Instructions for the task:
Pictures in the material below are to be left out, and only the lines from the line with "[8:25.44-8:26.44]" up to and including the line with "Transcript: I maybe" are to be written out exactly.

▬▬▬▬▬▬

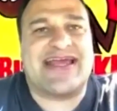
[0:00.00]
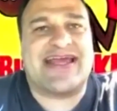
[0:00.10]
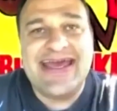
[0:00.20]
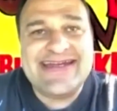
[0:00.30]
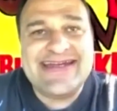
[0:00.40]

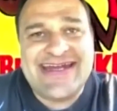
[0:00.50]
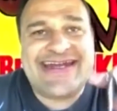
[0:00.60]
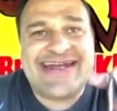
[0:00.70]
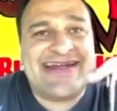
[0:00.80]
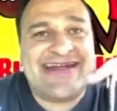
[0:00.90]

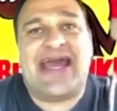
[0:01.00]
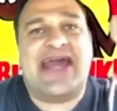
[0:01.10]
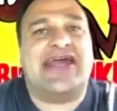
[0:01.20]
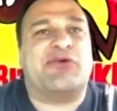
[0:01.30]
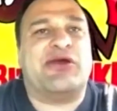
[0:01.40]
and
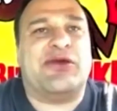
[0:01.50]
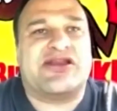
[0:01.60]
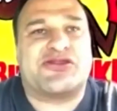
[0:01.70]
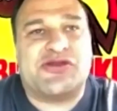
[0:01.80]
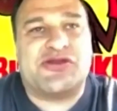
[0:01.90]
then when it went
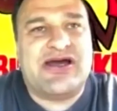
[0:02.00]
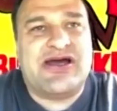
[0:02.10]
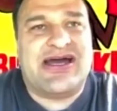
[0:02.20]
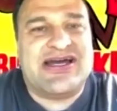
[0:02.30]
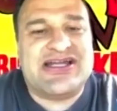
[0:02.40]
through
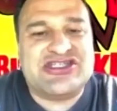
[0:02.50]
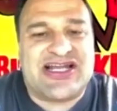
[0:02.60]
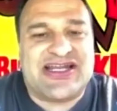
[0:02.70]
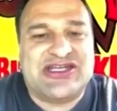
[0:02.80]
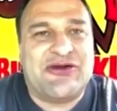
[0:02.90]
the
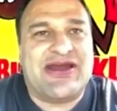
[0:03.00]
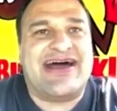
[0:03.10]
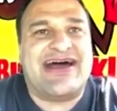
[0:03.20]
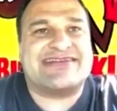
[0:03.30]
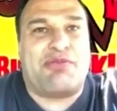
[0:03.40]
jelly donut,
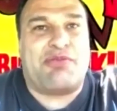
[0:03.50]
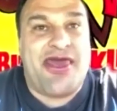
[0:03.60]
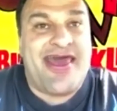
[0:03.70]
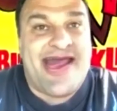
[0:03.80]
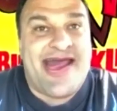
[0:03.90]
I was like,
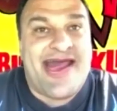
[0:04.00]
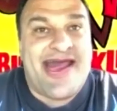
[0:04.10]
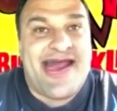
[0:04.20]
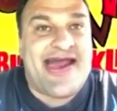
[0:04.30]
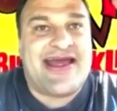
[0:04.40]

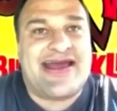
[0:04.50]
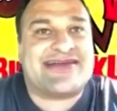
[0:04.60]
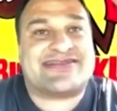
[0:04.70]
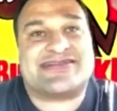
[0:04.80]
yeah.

▬▬▬▬▬▬

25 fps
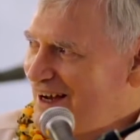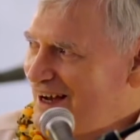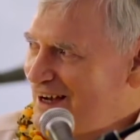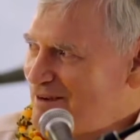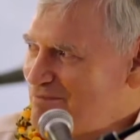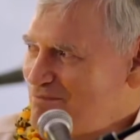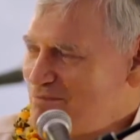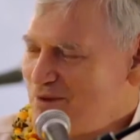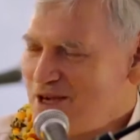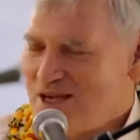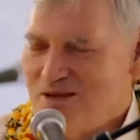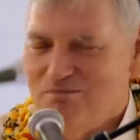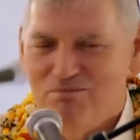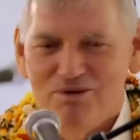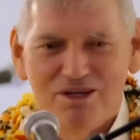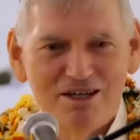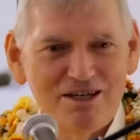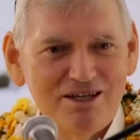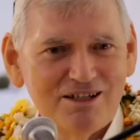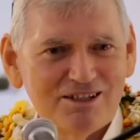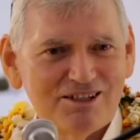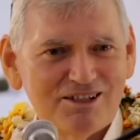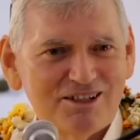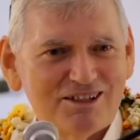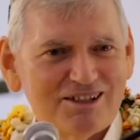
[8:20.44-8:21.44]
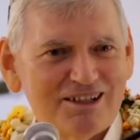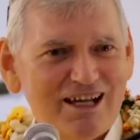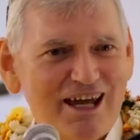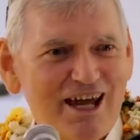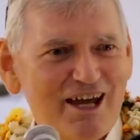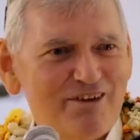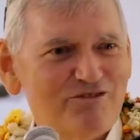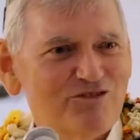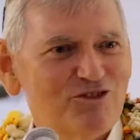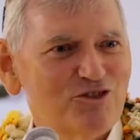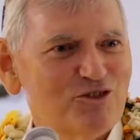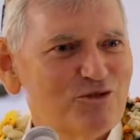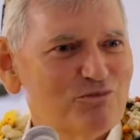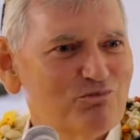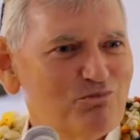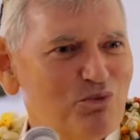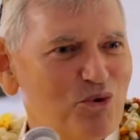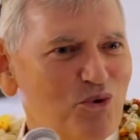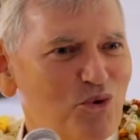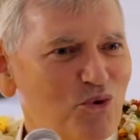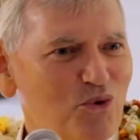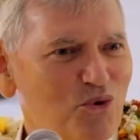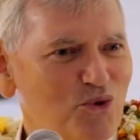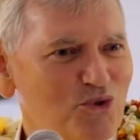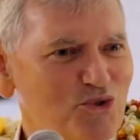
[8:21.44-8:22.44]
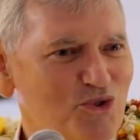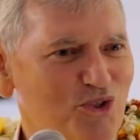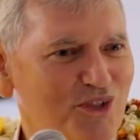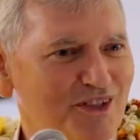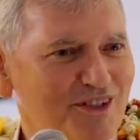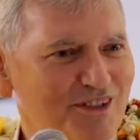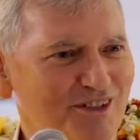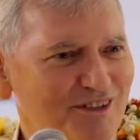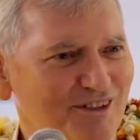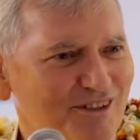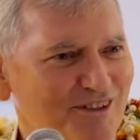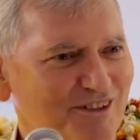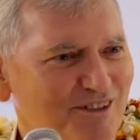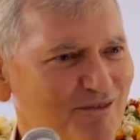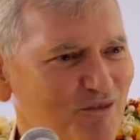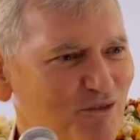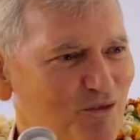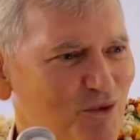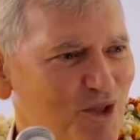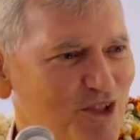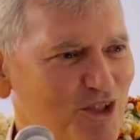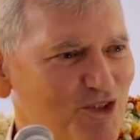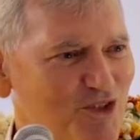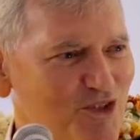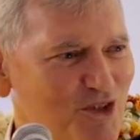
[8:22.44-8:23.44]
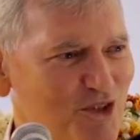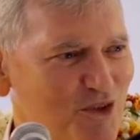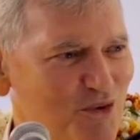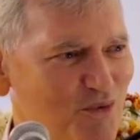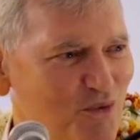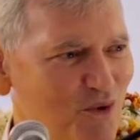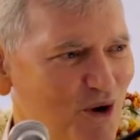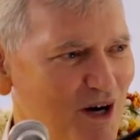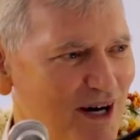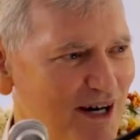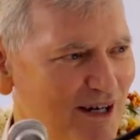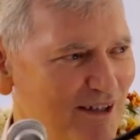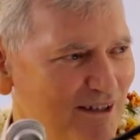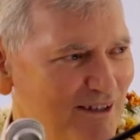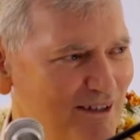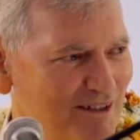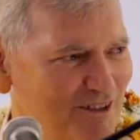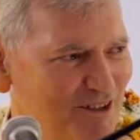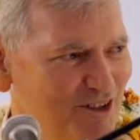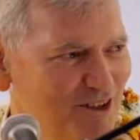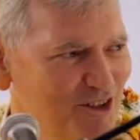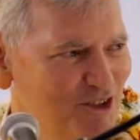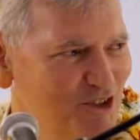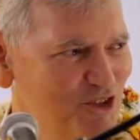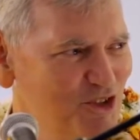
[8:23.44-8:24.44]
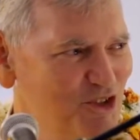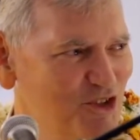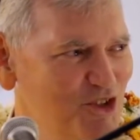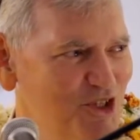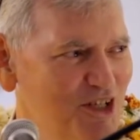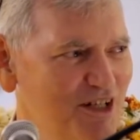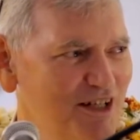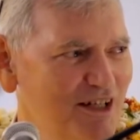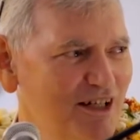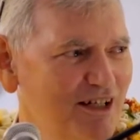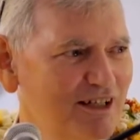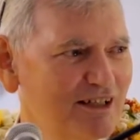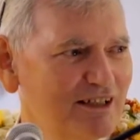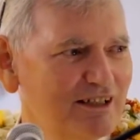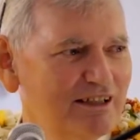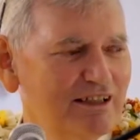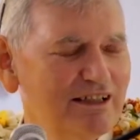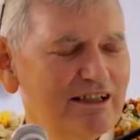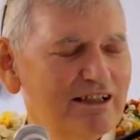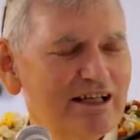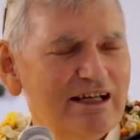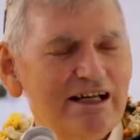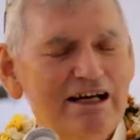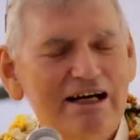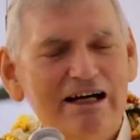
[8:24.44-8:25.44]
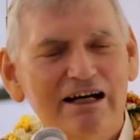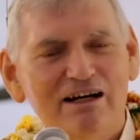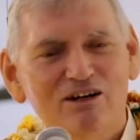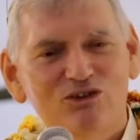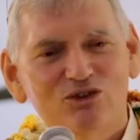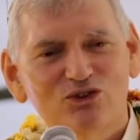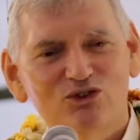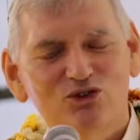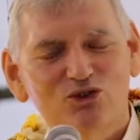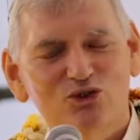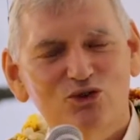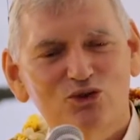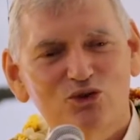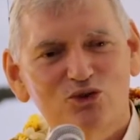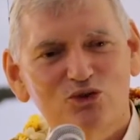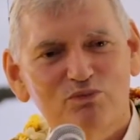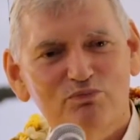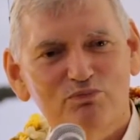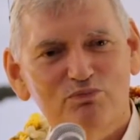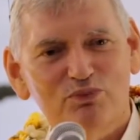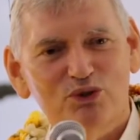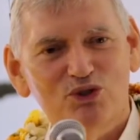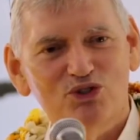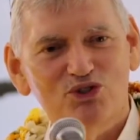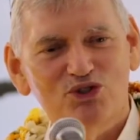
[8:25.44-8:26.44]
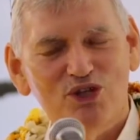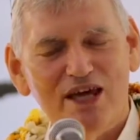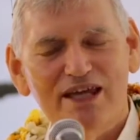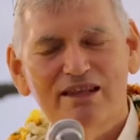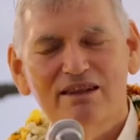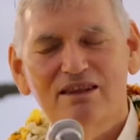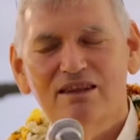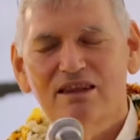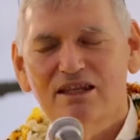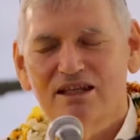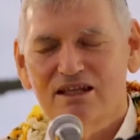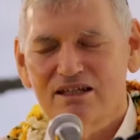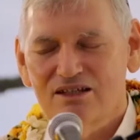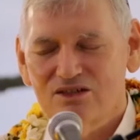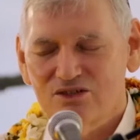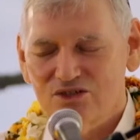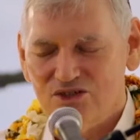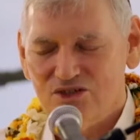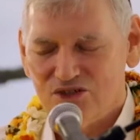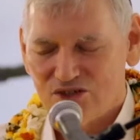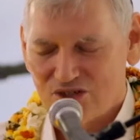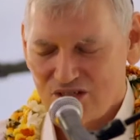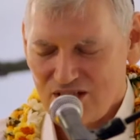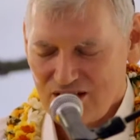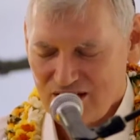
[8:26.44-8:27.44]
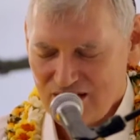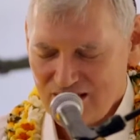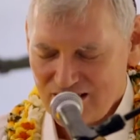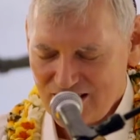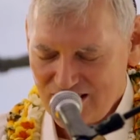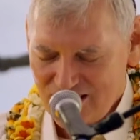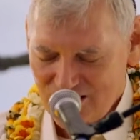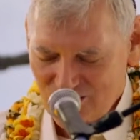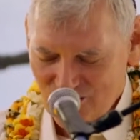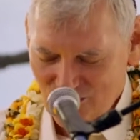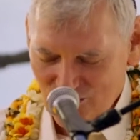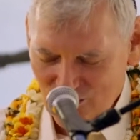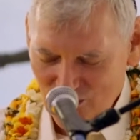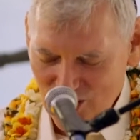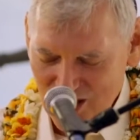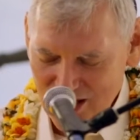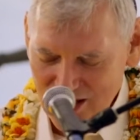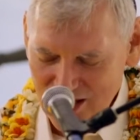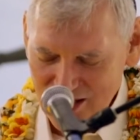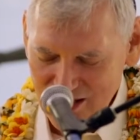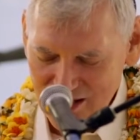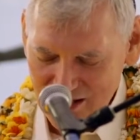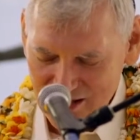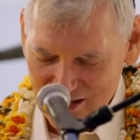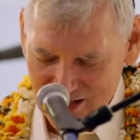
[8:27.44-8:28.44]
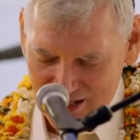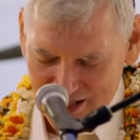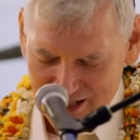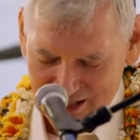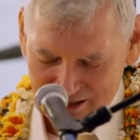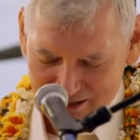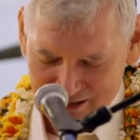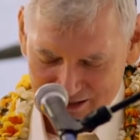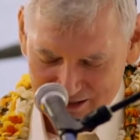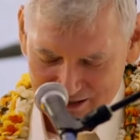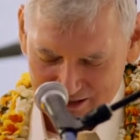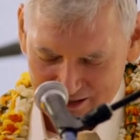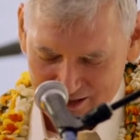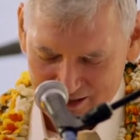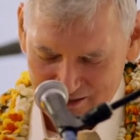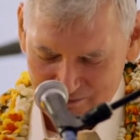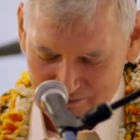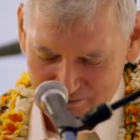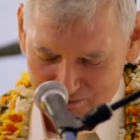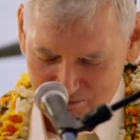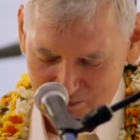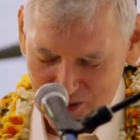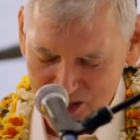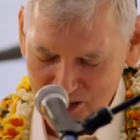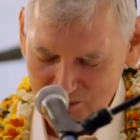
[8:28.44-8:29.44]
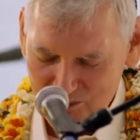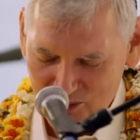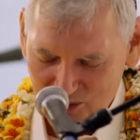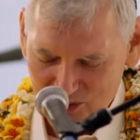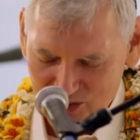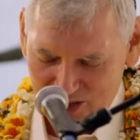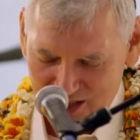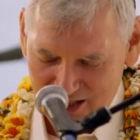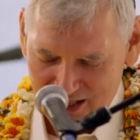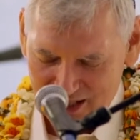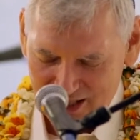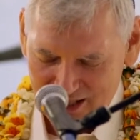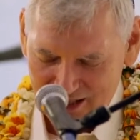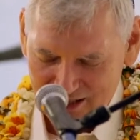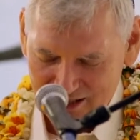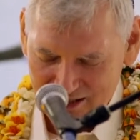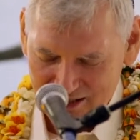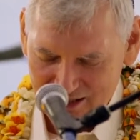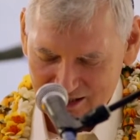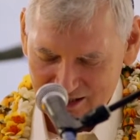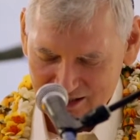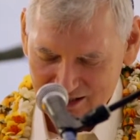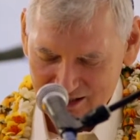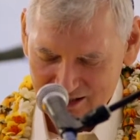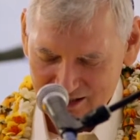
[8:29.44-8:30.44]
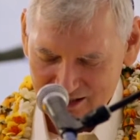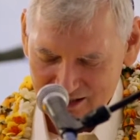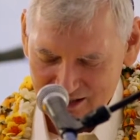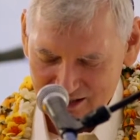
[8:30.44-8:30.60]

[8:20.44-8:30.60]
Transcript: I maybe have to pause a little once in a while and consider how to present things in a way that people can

▬▬▬▬▬▬

Reply:
[8:25.44-8:26.44]
[8:26.44-8:27.44]
[8:27.44-8:28.44]
[8:28.44-8:29.44]
[8:29.44-8:30.44]
[8:30.44-8:30.60]

[8:20.44-8:30.60]
Transcript: I maybe have to pause a little once in a while and consider how to present things in a way that people can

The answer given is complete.